REQUIRED ACTION:
Transcribe the whole listing exactly; the images stay out.

DATA SUPPLIED:
════
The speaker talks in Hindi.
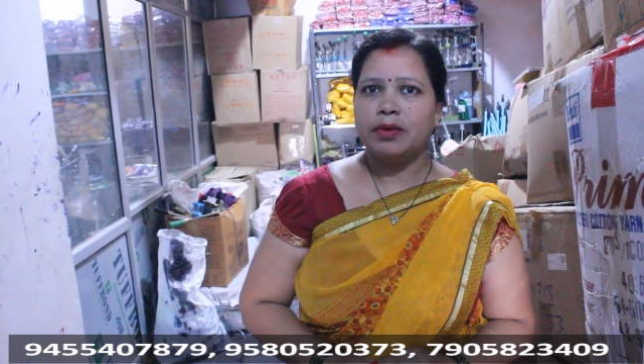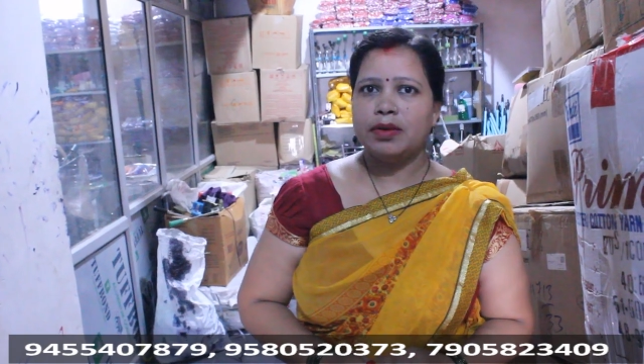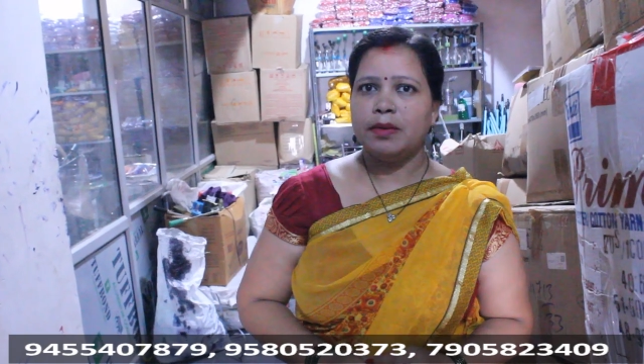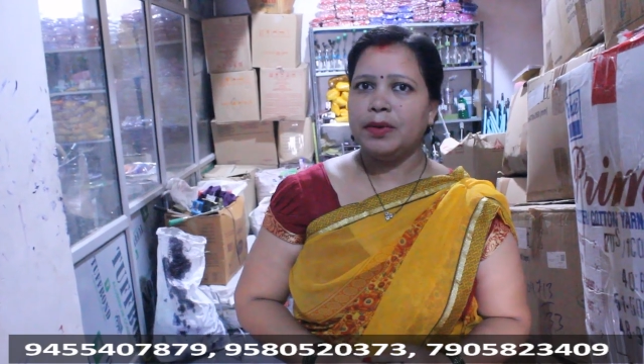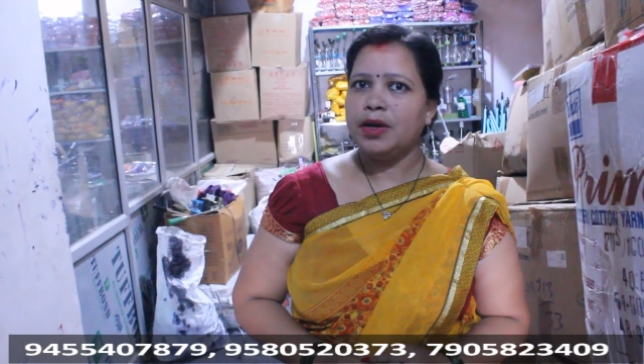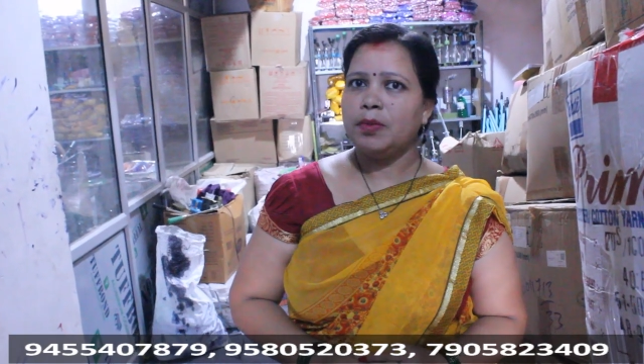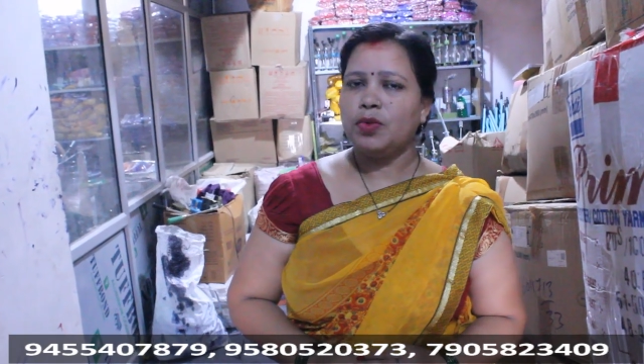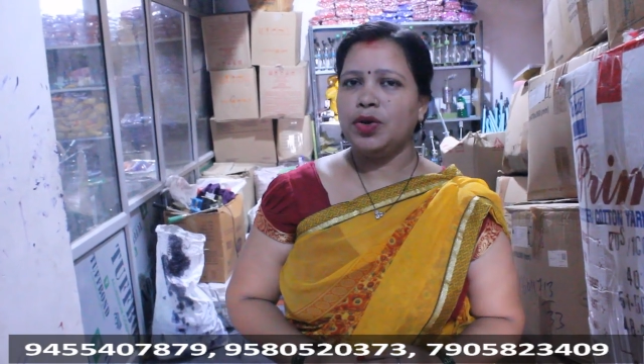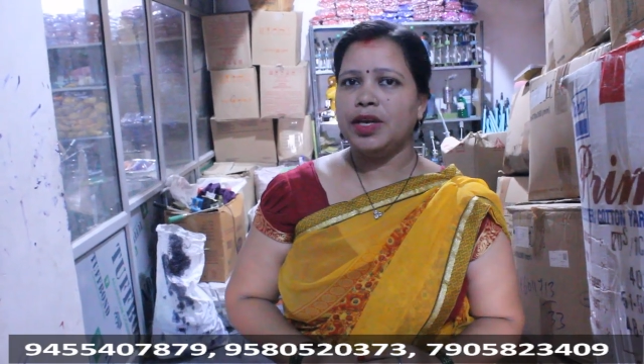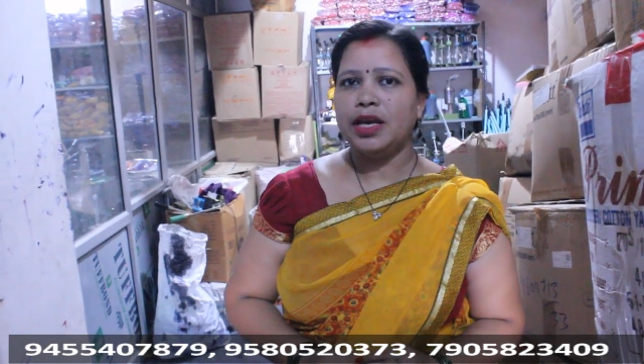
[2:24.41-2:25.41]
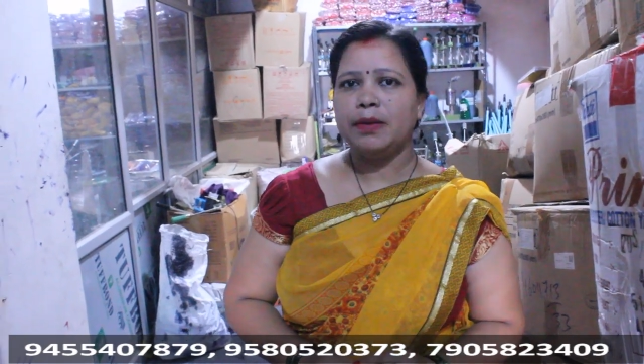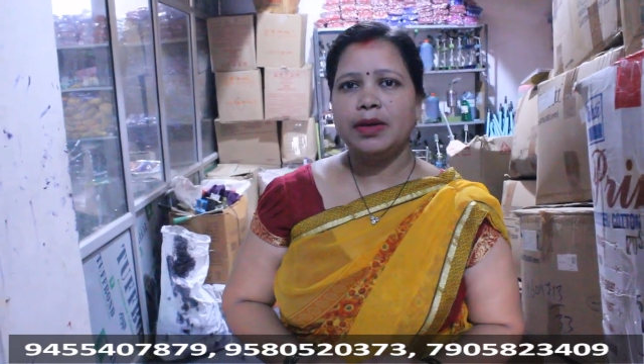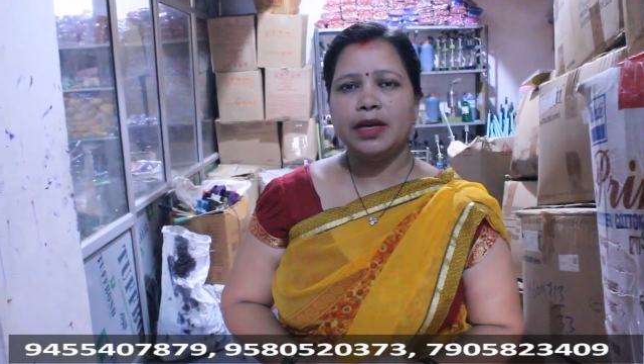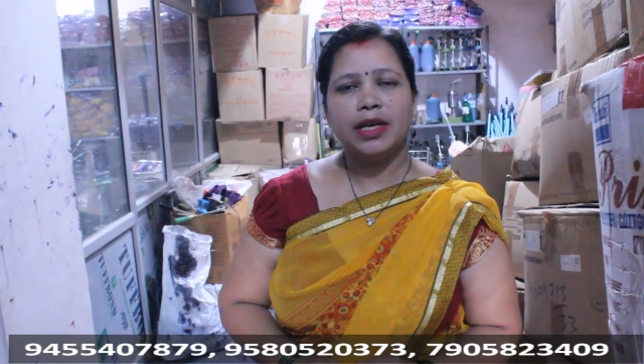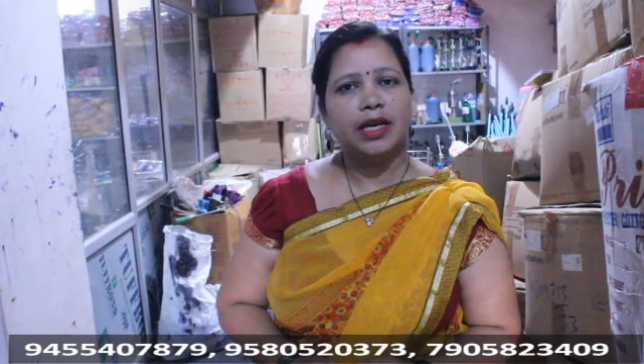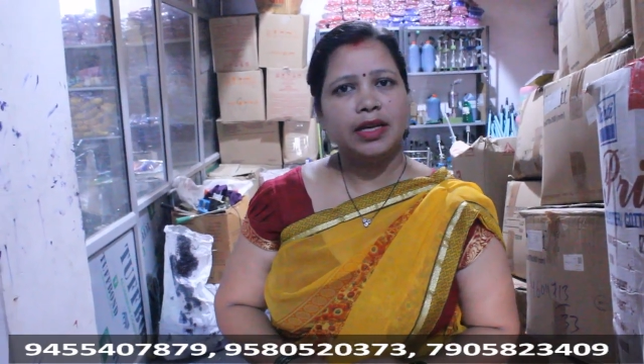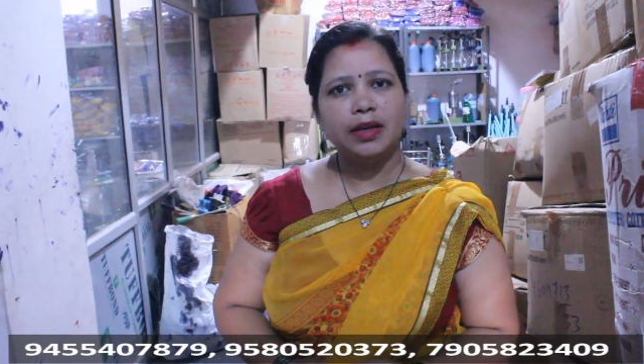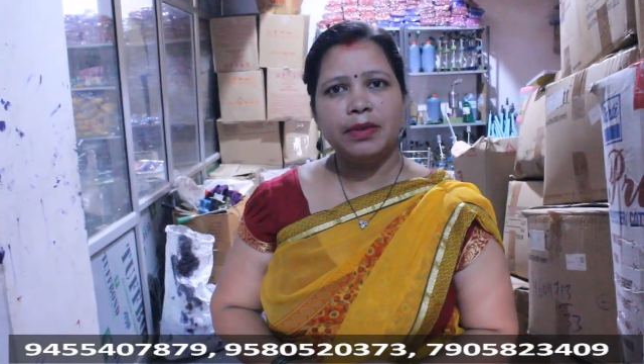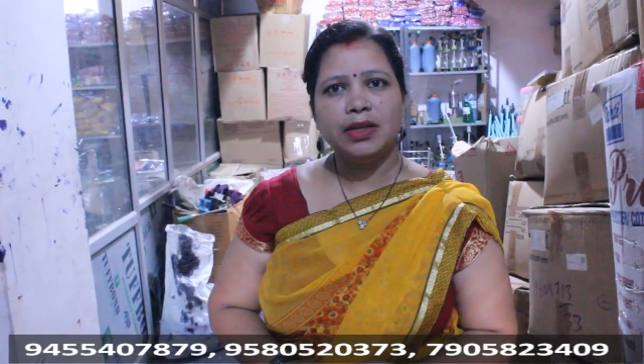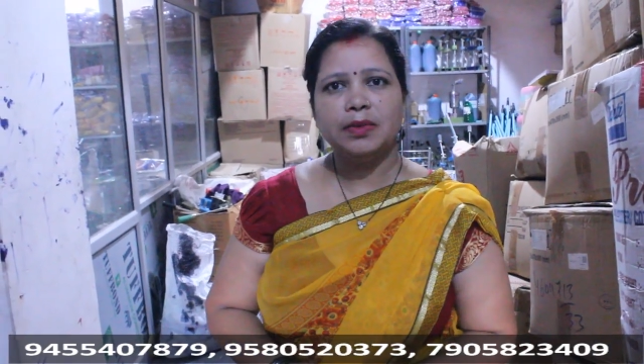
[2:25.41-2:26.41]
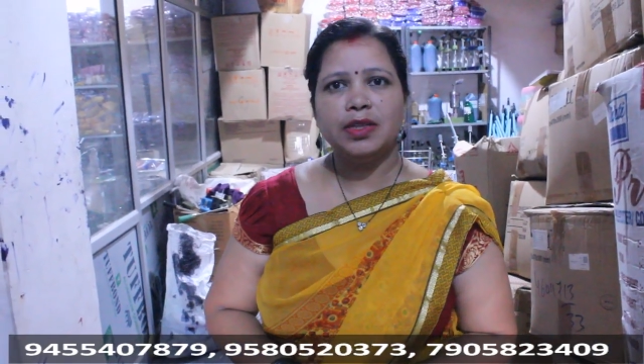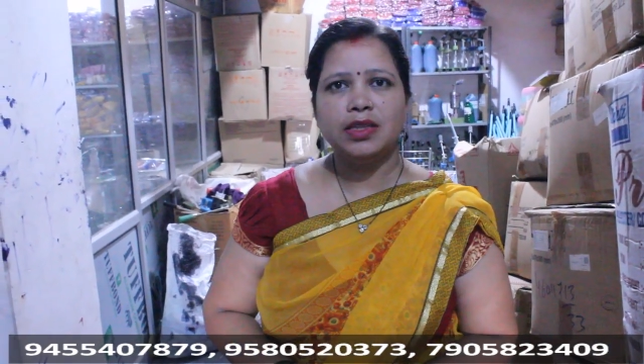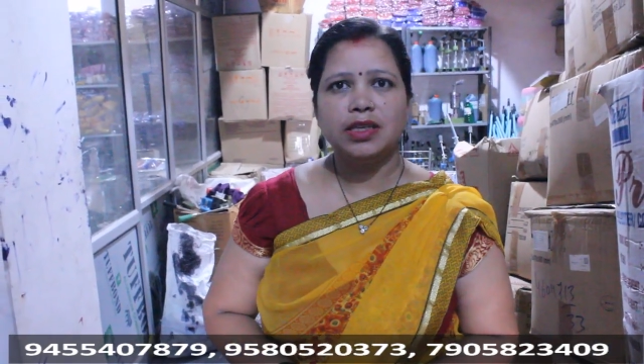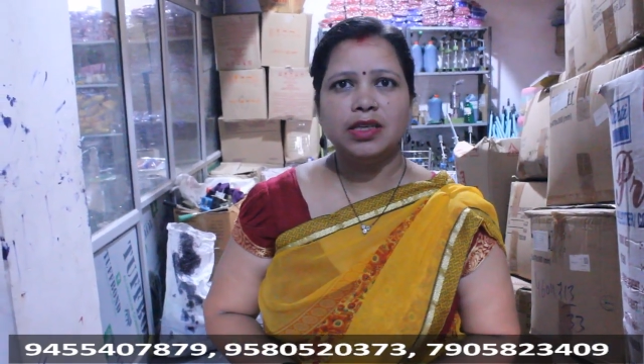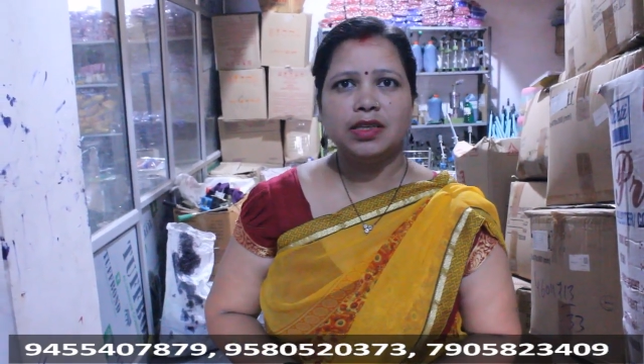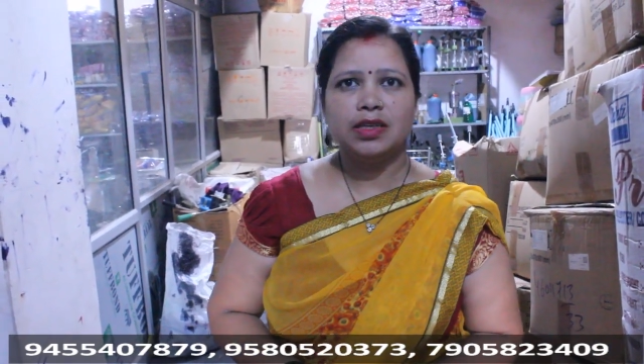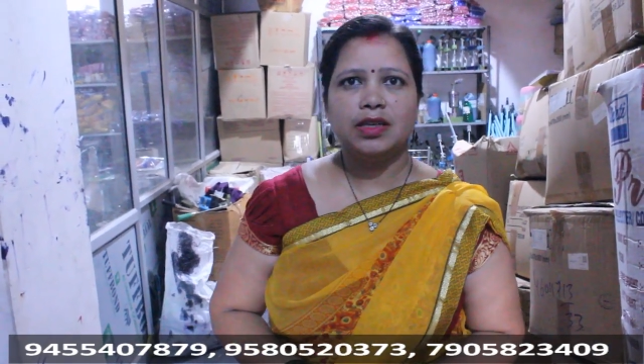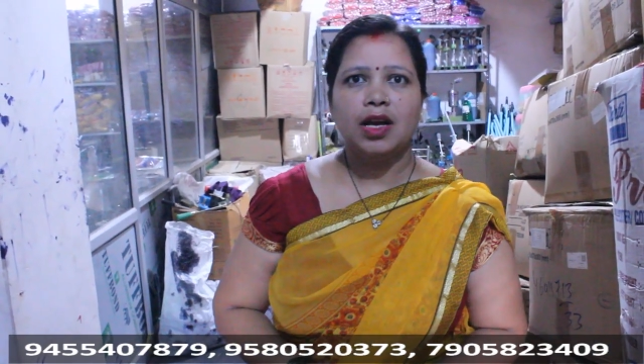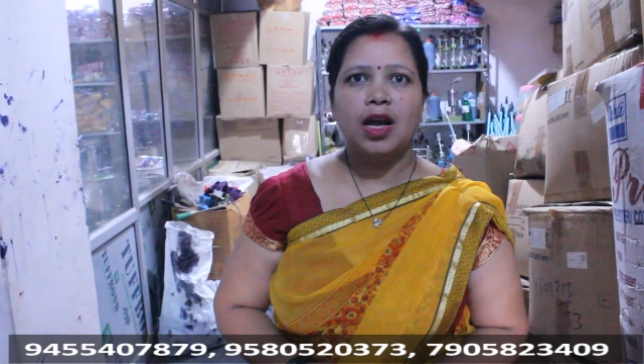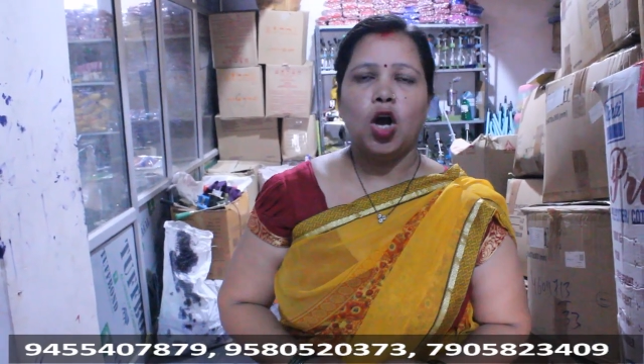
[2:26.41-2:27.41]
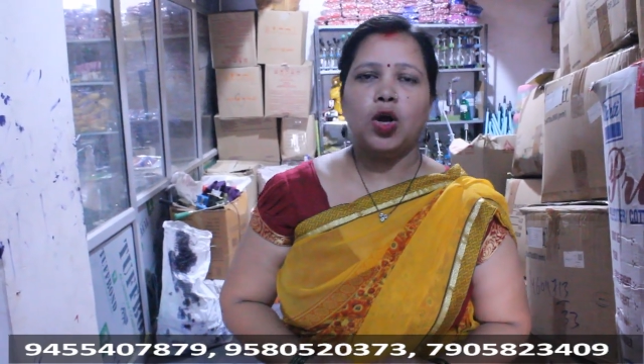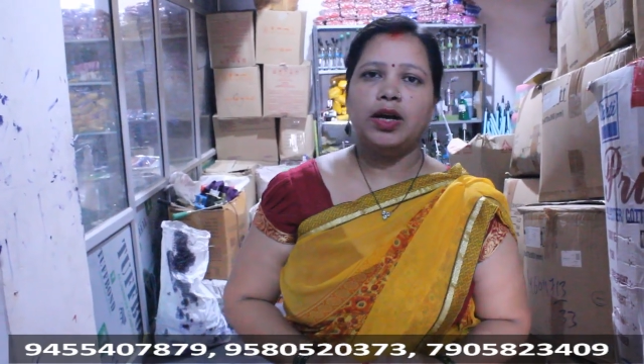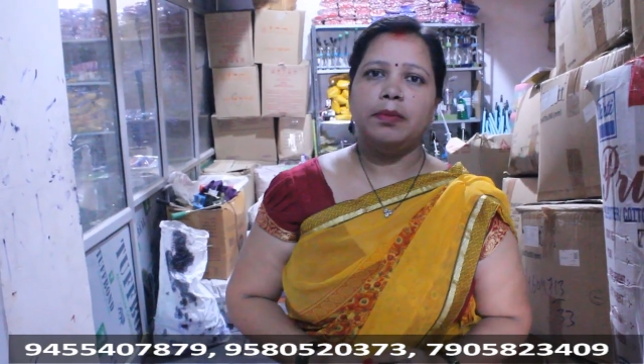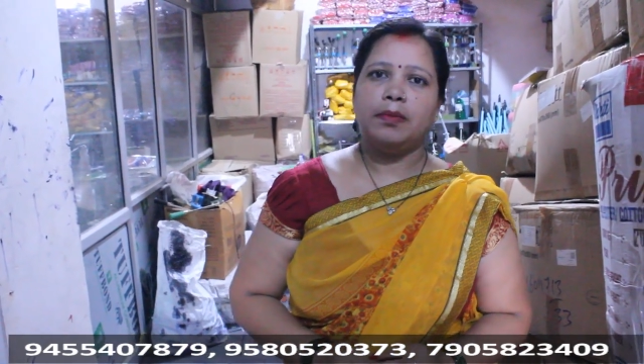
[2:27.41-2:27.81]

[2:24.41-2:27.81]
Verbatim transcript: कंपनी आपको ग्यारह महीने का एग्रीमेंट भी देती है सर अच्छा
════
COMPLETED EXERCISE:
The speaker talks in Hindi.
[2:24.41-2:25.41]
[2:25.41-2:26.41]
[2:26.41-2:27.41]
[2:27.41-2:27.81]

[2:24.41-2:27.81]
Verbatim transcript: कंपनी आपको ग्यारह महीने का एग्रीमेंट भी देती है सर अच्छा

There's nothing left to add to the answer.